→ **What the task asks**
Please write out all of the entries beneath this line exactly, skipping the pictures.

→ **Records for processing**
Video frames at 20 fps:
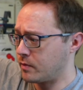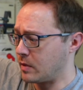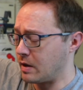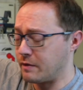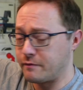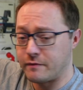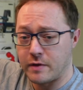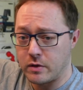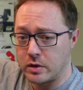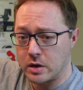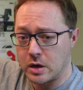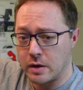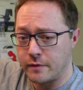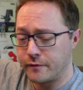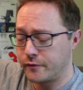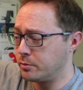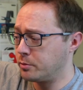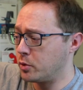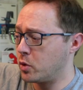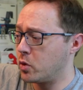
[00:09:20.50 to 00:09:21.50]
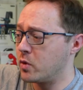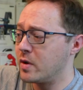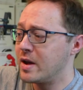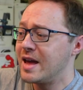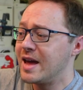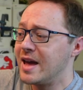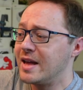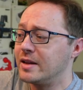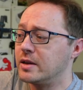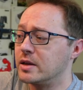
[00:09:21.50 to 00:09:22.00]
very comfortable.
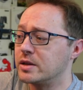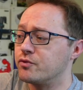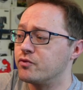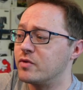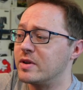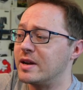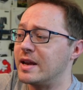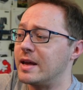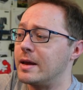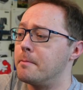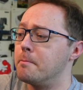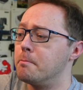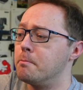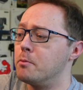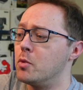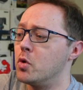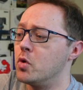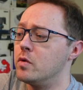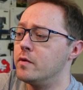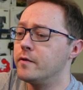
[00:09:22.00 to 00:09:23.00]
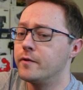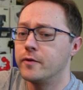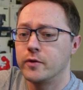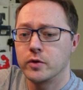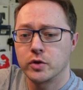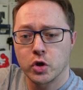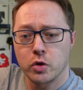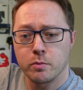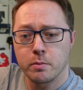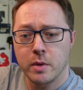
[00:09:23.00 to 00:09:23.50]
It doesn't really move
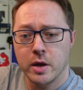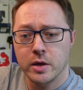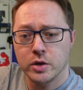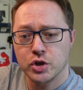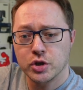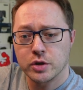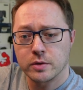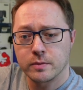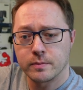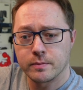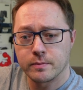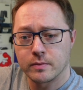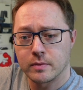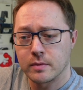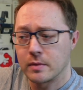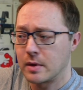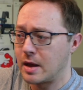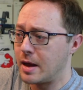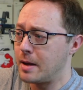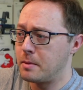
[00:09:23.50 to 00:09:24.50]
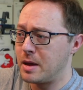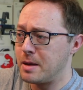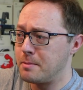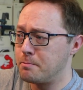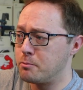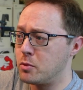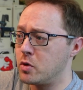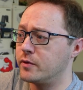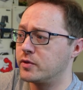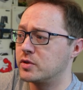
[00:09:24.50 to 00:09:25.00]
too much. It
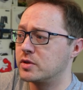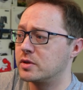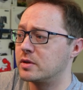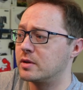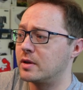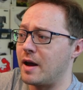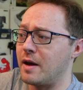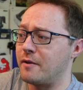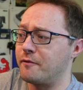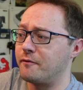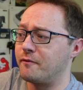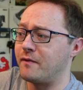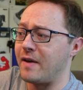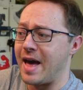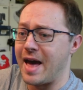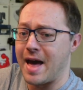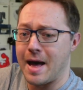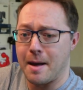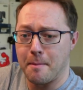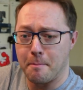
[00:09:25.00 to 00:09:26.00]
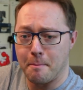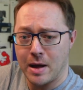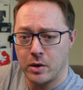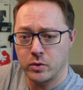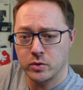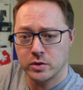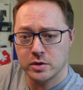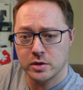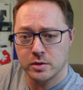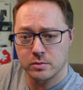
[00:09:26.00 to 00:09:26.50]
moves a fair
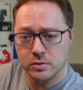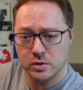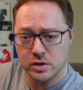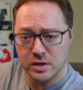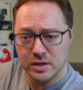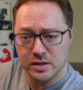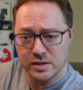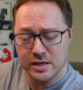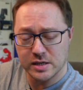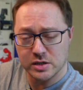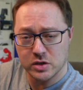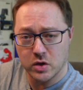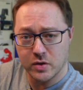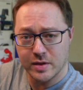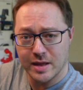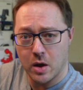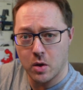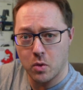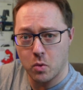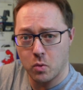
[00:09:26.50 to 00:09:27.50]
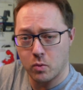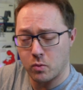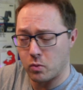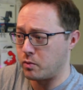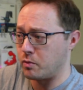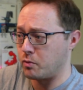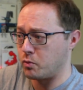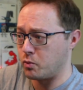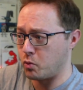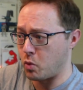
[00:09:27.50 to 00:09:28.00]
amount. So you can see it's got that
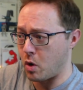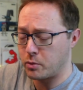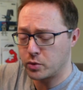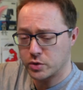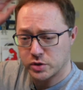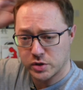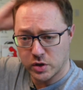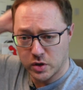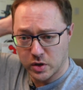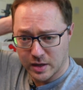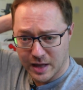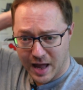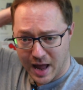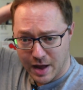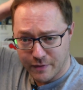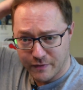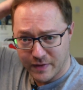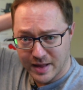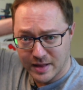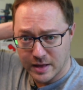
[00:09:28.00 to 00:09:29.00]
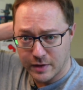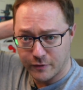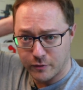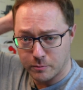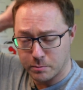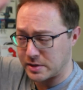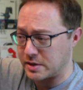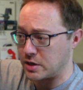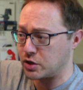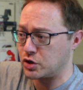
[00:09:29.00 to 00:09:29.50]
wobble, so you can have it in different
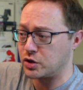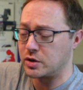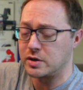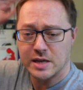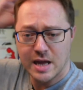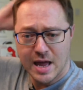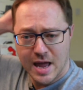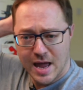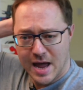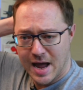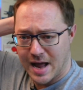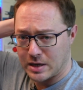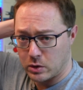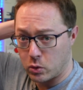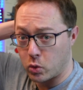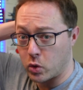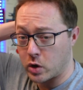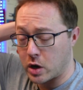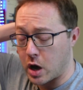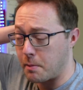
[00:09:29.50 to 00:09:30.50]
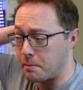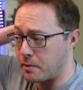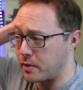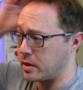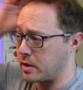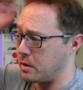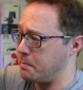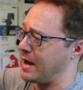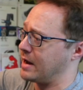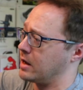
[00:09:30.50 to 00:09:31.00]
positions and it will cup
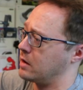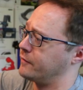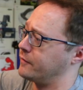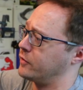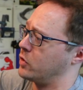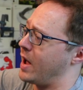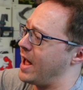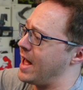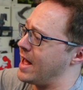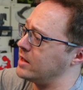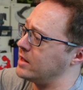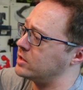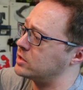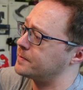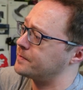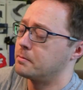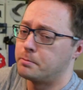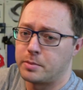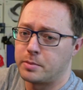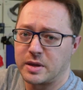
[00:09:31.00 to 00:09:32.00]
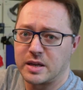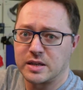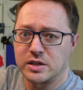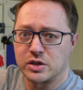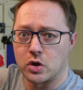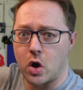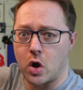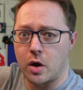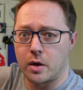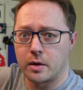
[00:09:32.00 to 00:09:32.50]
the back of your head, but it's
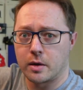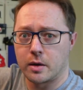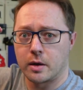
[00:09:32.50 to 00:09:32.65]
not,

→ **Written reply**
Video frames at 20 fps:
[00:09:20.50 to 00:09:21.50]
[00:09:21.50 to 00:09:22.00]
very comfortable.
[00:09:22.00 to 00:09:23.00]
[00:09:23.00 to 00:09:23.50]
It doesn't really move
[00:09:23.50 to 00:09:24.50]
[00:09:24.50 to 00:09:25.00]
too much. It
[00:09:25.00 to 00:09:26.00]
[00:09:26.00 to 00:09:26.50]
moves a fair
[00:09:26.50 to 00:09:27.50]
[00:09:27.50 to 00:09:28.00]
amount. So you can see it's got that
[00:09:28.00 to 00:09:29.00]
[00:09:29.00 to 00:09:29.50]
wobble, so you can have it in different
[00:09:29.50 to 00:09:30.50]
[00:09:30.50 to 00:09:31.00]
positions and it will cup
[00:09:31.00 to 00:09:32.00]
[00:09:32.00 to 00:09:32.50]
the back of your head, but it's
[00:09:32.50 to 00:09:32.65]
not,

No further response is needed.